Giter Club home page Giter Club logo

Comments (8)

ri23 avatar ri23 commented on June 8, 2024

Hi @npokorzynski ,

In principle barplots are generated for all input genes. If a barplot for a gene is not generated, it is either because there are no GO annotations for that gene or it could not be included in the GeneWalk network for analysis. In the former case the gene is still listed in genewalk_results.csv, but with 0 GO annotations. The latter can happen when there is no uniprot ID for example: all those drop out genes with the reasons for drop out are listed in genewalk_all.log.

Cheers,
Robert

from genewalk.

npokorzynski avatar npokorzynski commented on June 8, 2024

@ri23 Thank you for that reply. Perhaps I'm misunderstanding then: When I run genewalk, the genewalk_results.csv contains far more genes with associated GO terms (many of which are significant below FDR p 0.01) than bar plots produced. I also am observing that between conditions a variable number of bar plots are generated, so that gave me the impression that there was some criteria selecting which genes barplots would be produced for under a given condition. Perhaps you can clarify what is causing this?

from genewalk.

ri23 avatar ri23 commented on June 8, 2024

This is unexpected, at the moment I am not sure what is happening.

Can you clarify: do you mean some barplots are not generated in the figures/barplot folder as a .png file, and/or they are not visible in the index.html file?
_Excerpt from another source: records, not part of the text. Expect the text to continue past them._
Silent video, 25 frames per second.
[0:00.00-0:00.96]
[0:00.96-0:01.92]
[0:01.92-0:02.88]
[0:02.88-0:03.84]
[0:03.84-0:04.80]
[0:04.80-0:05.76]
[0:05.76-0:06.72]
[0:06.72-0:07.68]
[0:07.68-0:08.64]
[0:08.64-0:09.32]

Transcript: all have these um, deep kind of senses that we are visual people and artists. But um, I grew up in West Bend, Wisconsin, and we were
Can you check what the confidence interval cilow_global_padj values are for genes that are present in genewalk_results.csv but without plot?
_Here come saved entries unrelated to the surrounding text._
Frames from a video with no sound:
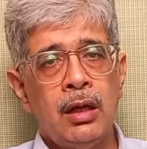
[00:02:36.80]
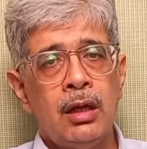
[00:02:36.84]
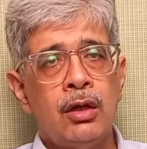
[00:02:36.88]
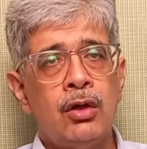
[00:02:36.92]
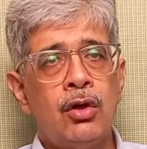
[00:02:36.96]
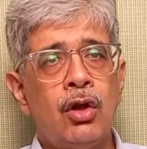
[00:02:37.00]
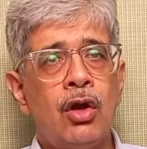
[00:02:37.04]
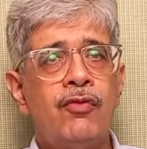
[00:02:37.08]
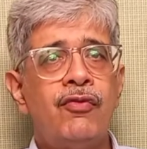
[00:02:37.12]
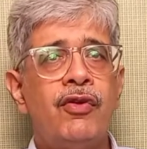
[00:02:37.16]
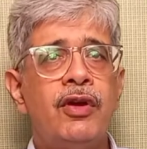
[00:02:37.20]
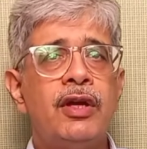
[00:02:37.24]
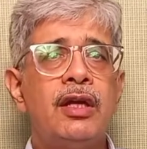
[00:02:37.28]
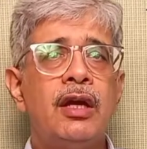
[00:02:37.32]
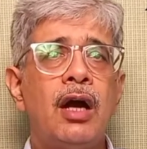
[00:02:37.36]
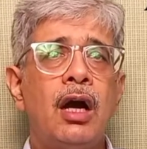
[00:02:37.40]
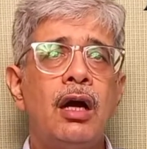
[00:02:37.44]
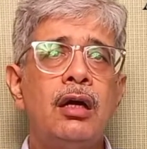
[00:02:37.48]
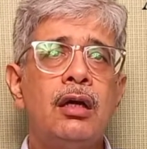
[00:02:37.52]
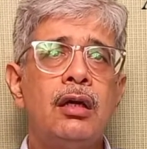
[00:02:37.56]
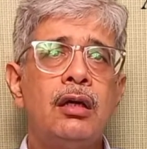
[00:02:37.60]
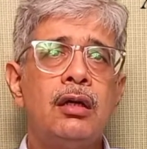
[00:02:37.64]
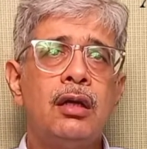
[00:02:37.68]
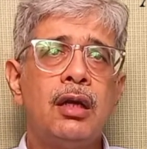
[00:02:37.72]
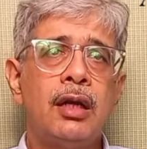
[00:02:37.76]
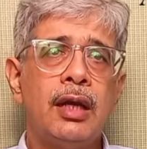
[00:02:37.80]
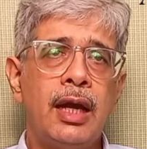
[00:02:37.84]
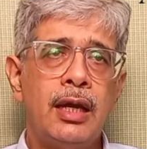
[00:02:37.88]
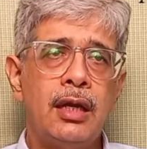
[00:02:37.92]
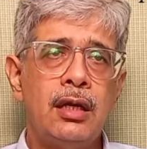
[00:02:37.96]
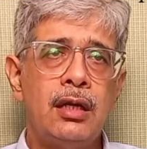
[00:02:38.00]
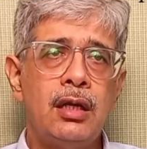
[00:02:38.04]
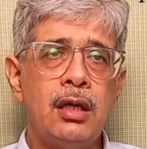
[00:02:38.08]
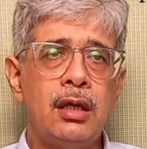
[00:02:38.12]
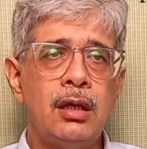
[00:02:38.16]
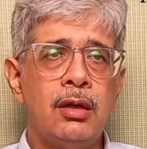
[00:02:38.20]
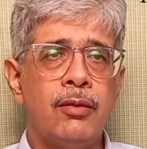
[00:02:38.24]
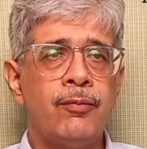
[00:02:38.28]
Now, if a young
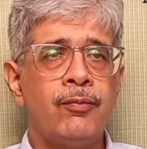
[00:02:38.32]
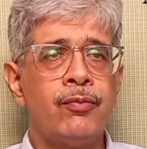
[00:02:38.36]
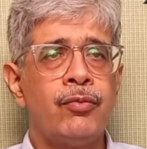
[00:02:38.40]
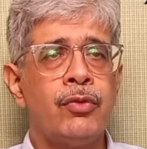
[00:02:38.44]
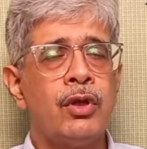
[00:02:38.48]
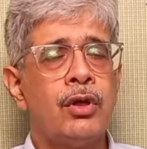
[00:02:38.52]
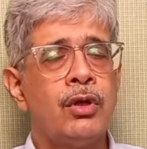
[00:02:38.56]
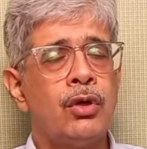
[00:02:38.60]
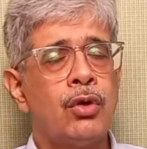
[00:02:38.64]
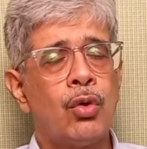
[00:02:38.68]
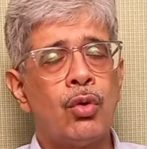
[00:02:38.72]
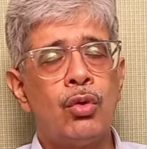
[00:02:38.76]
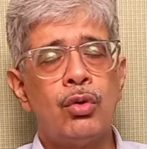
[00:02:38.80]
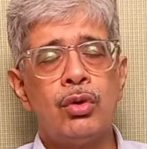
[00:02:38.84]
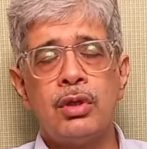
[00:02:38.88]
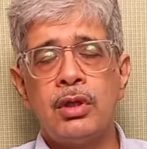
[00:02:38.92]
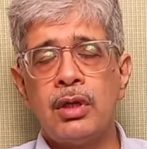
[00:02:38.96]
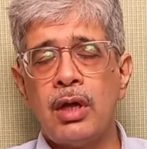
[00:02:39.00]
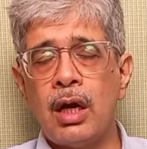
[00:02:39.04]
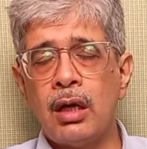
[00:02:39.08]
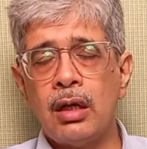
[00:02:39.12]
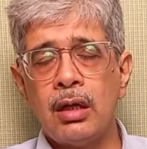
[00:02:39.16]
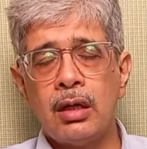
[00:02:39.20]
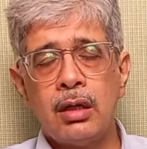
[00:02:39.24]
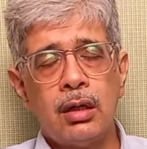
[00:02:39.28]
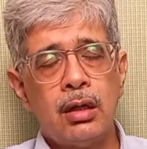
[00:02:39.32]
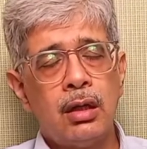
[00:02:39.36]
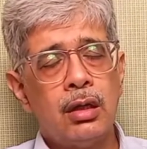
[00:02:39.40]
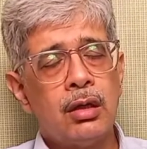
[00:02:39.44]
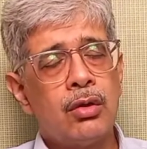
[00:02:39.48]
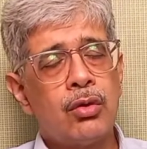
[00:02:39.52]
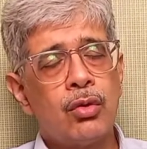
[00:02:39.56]
girl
Moving forward, would you be able to share your genewalk_results.csv and genewalk_all.log files and mention a few genes that did not have a bar plot generated? My email is [email protected] if you don't want your files here on github in the public domain. Alternatively a screen shot of the above could also help to figure this out.

Cheers,
Robert

from genewalk.

npokorzynski avatar npokorzynski commented on June 8, 2024

@ri23 With some troubleshooting I may have revealed at least one part of the problem, though I'm not sure why this would cause issues:

It turns out that if I run the analysis with Ensembl IDs instead of HGNC symbols, I produce the expected index file and barplots folder containing all barplots. In the above, I was getting the results csv file with all the relevant genes, but only a portion of the barplots and no index.html file.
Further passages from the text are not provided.